Scot’s Newsletter is dabbling with RSS:
I can’t promise this will be a good use of RSS, that the newsletter will appear the way it should, or that I will continue this test beyond this issue of the newsletter. I can’t even promise that I will eventually roll out an RSS feed. In other words, this might disappear never to be seen or heard of again.
Scot goes on to ask that readers not switch from email to RSS because his advertising revenue is based on his guaranteed circulation of 41,000. Since I’m the contrary sort who would like to subscribe via RSS rather than email, I’ll just toss my two cents in.
Your assumptions dictate your answer. If you assume that circulation means non-bounced emails, then you’ve already precluded RSS as a revenue producing delivery mechanism. I think that all email based revenue models are suspect in view of the current spam growth rate. And the latest call for email postage is frightening. So I’d consider refinements of the revenue model.
- Redefine circulation to include RSS – Greg Reinacker has a solution for counting unique RSS deliveries. Something like RSSgenr8 could be used to convert the online issue to a RSS feed [found via Lockergnone]. This might not work in general, but I think that Scot’s advertisers are tech savvy and could be persuaded.

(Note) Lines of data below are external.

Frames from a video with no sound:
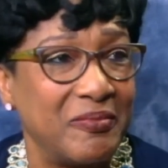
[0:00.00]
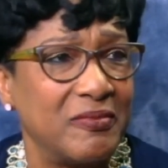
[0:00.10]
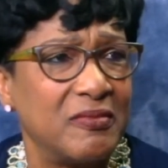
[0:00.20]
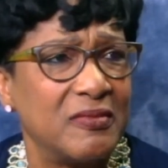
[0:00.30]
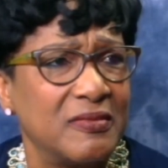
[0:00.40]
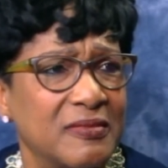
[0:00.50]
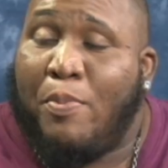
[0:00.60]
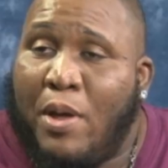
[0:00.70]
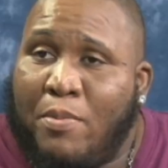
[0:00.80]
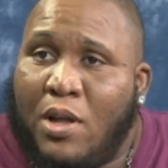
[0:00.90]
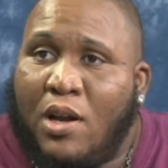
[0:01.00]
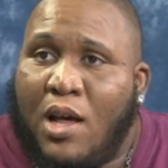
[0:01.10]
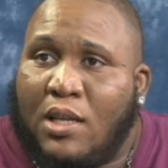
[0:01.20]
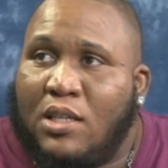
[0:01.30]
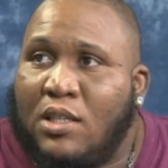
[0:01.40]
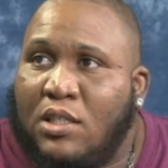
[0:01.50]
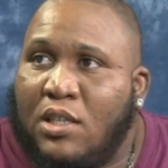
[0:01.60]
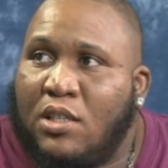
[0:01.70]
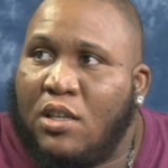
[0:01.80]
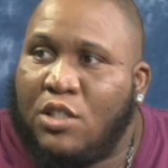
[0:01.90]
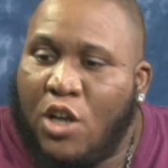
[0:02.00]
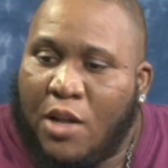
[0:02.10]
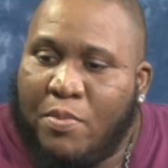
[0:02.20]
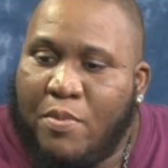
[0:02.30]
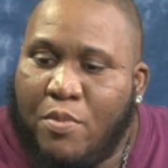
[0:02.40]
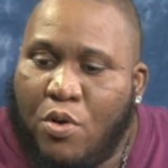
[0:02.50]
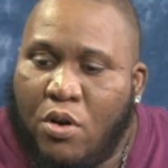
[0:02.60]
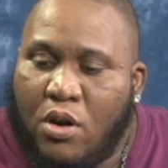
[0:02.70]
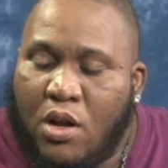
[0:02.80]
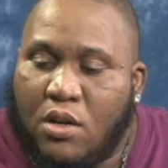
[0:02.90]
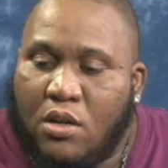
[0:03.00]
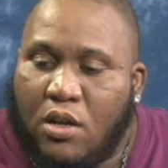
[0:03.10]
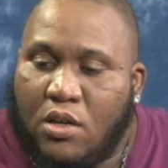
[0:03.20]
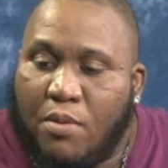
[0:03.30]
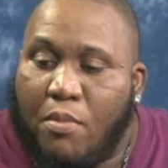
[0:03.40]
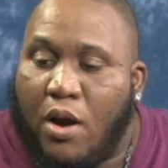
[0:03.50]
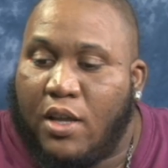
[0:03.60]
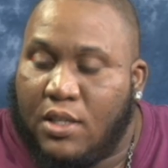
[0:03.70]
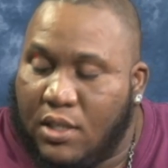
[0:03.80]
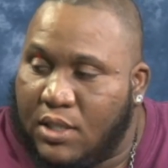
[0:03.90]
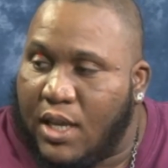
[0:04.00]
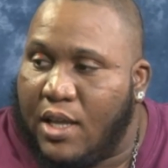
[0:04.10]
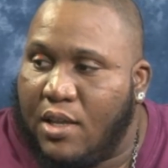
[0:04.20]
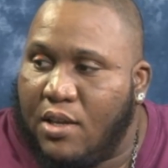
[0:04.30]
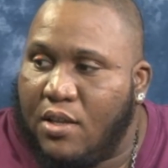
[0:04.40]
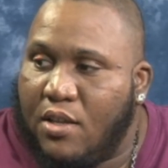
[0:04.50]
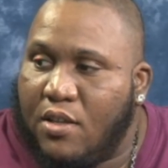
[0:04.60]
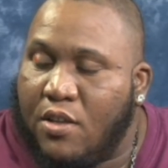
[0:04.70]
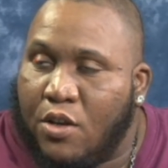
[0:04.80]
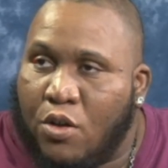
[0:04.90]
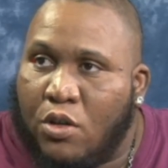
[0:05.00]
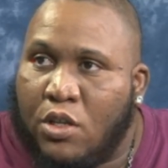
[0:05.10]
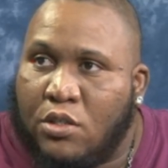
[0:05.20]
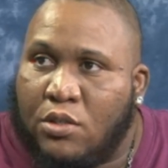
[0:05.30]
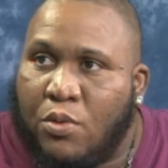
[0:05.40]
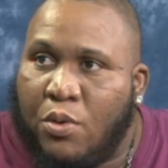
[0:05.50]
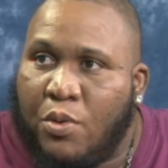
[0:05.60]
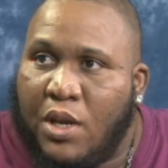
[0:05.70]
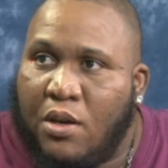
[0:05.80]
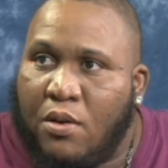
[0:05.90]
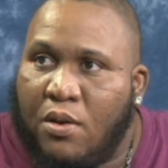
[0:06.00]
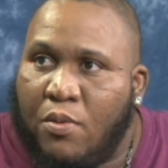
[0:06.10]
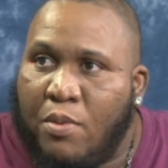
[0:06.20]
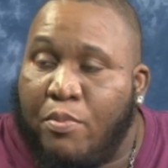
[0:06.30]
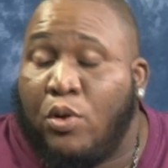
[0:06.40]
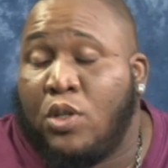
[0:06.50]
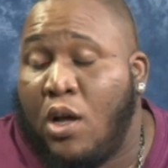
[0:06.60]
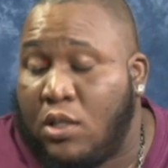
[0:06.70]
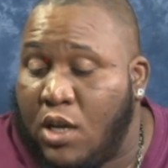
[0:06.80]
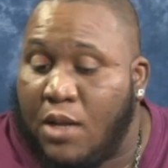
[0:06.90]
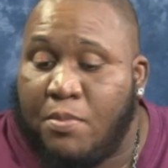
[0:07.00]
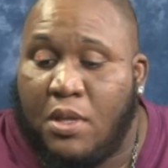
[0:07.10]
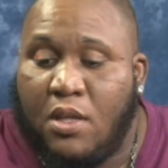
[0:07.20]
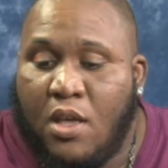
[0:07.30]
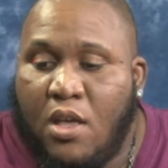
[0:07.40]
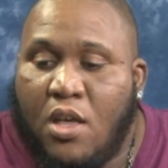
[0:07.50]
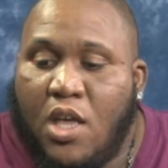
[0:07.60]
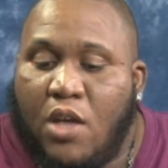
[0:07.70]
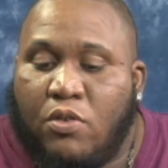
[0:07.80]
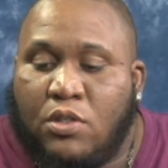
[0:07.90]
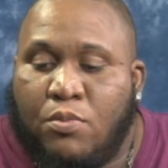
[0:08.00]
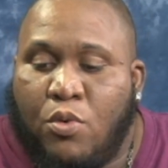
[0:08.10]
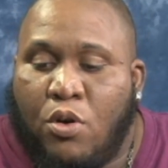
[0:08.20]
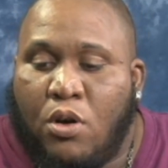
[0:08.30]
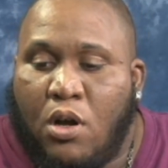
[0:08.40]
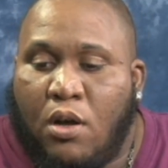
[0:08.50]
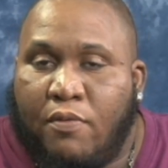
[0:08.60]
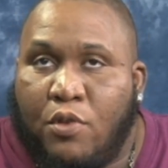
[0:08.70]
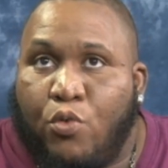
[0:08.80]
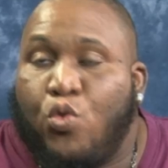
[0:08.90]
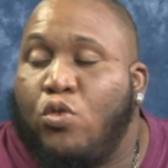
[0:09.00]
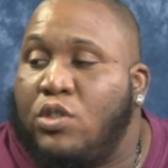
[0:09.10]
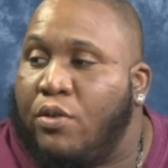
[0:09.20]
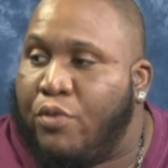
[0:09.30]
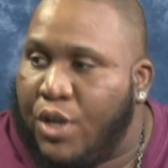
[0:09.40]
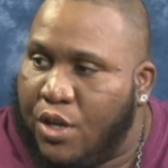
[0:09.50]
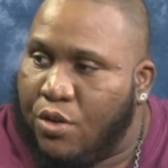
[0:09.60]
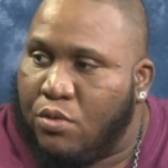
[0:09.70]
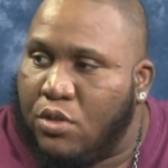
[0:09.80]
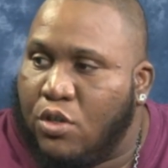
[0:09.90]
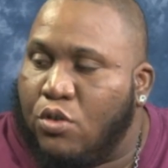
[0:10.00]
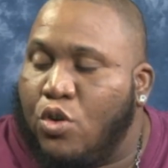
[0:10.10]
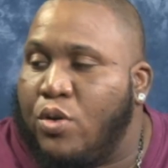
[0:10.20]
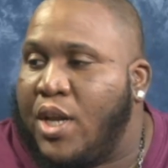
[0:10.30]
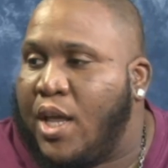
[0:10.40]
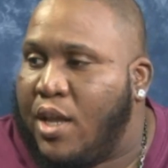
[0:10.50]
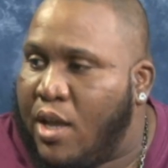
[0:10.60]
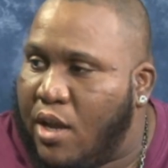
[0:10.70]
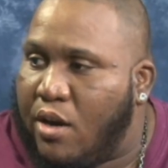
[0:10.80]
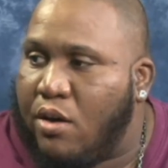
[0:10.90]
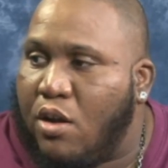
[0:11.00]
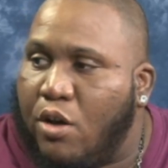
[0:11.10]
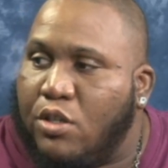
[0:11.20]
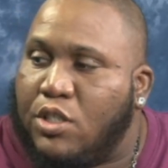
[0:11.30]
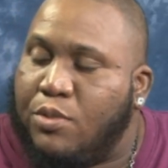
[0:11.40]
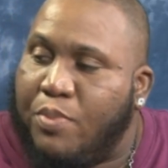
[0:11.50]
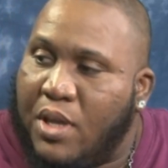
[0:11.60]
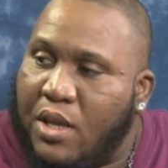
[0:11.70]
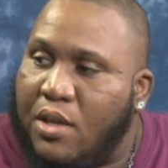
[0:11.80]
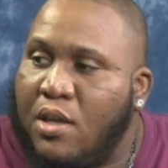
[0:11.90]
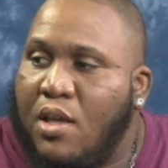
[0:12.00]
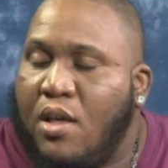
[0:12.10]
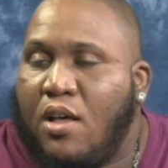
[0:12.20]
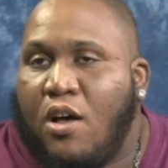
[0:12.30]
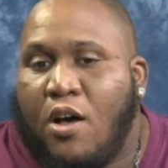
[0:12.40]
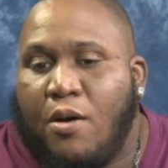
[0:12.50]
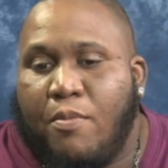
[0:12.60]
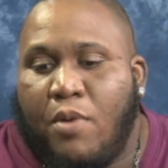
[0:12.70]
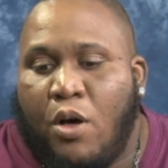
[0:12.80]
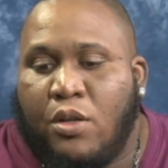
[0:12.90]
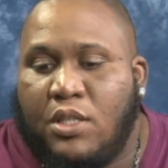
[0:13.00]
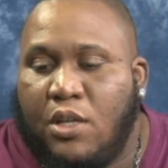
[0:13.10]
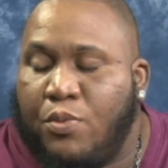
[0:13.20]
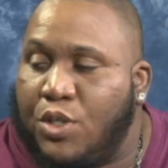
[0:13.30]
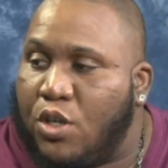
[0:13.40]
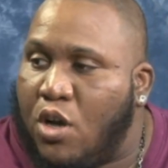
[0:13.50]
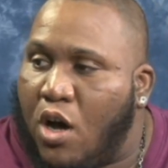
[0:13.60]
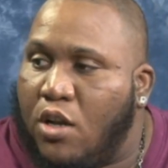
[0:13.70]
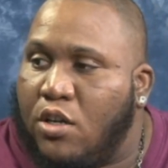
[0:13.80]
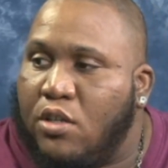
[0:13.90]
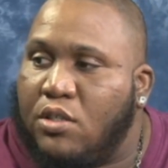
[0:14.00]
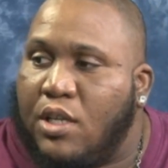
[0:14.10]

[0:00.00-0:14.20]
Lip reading: It prepared me a lot. It taught me more on the marketing side. You know, because when Bulldog taught me, it was more of the rules of radio. You know, no dead air, how to speak, how to deal with your callers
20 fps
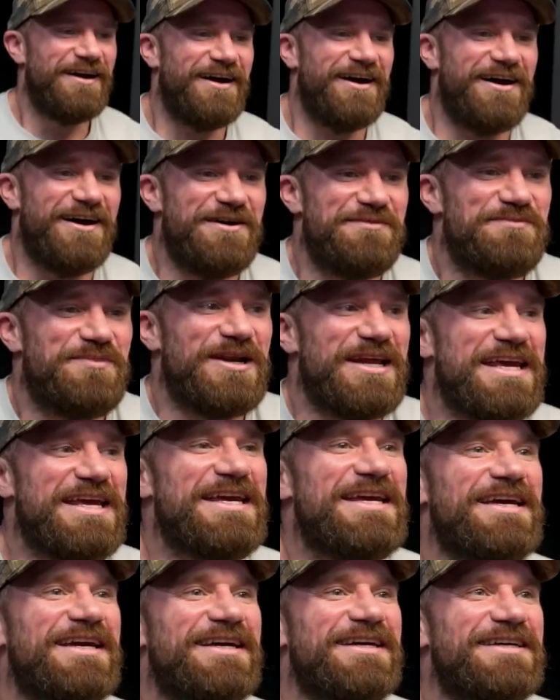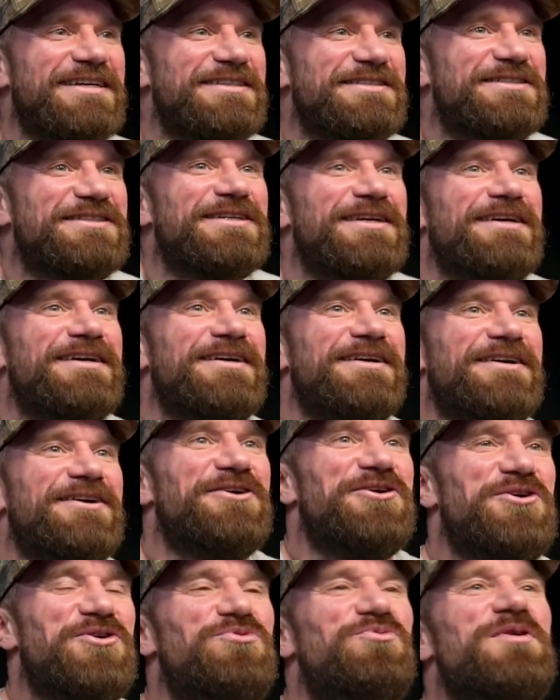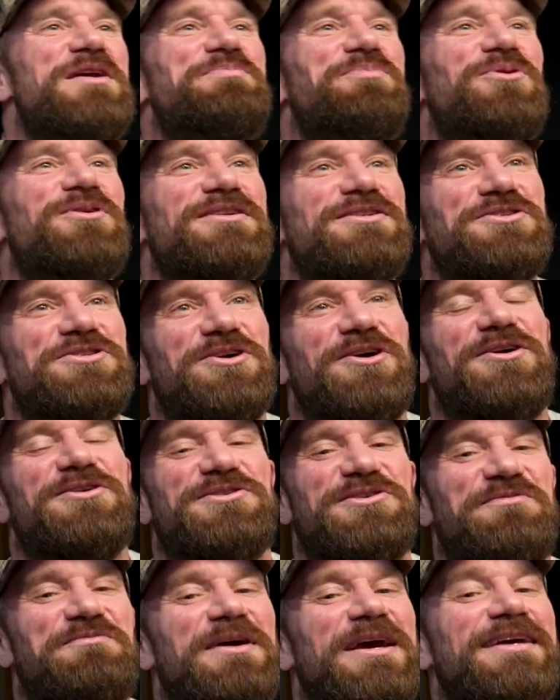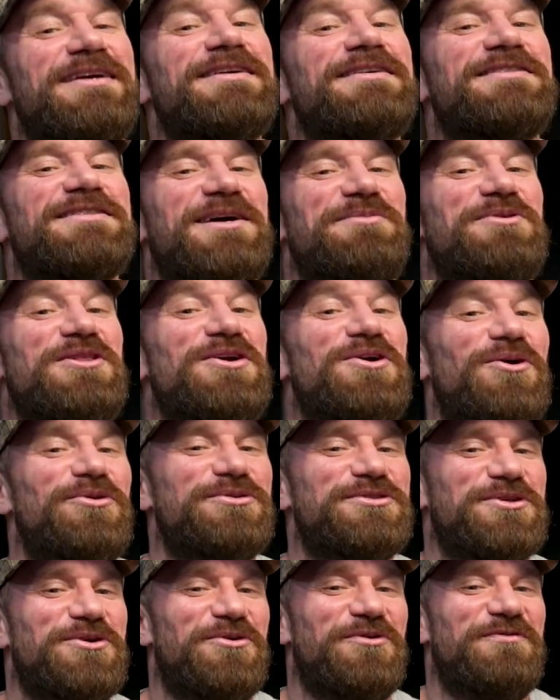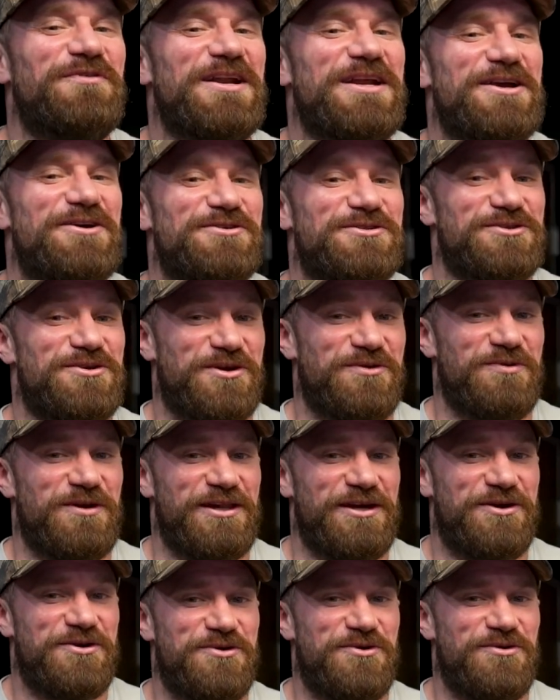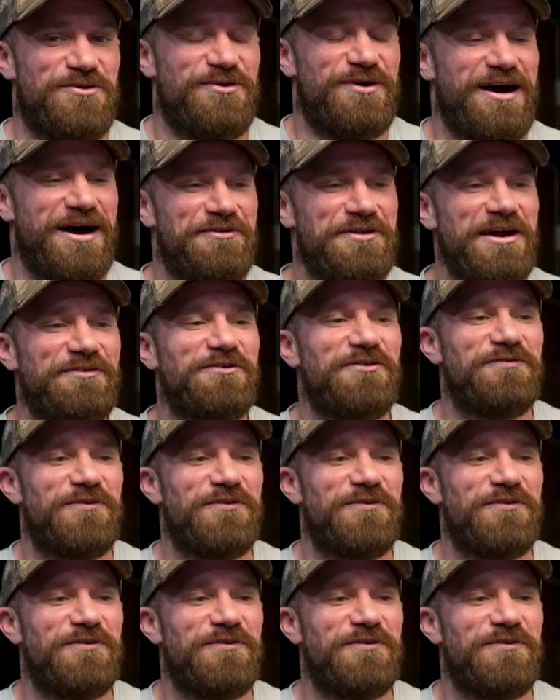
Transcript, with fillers: um, but he is who we put in charge of making some of the old school videos look really cool. I'll never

- Redefine circulation to include views from RSS – Distribute the newsletter table of contents via RSS to drive readers to the online newsletter and extend the unique RSS delivery technique to tie views to the originating feed id. This should provide a conservative view of RSS circulation.
- Get paid for ad click through – So it doesn’t matter whether the ad is in the email, RSS feed or website. This would be a big [and scary] change, but I think advertisers would welcome it.
Randy Cassingham added an RSS feed to This is True – Wierd but True News from Around the World several months ago. He also sees RSS as an antidote to spam. For me, it’s one down and many to go.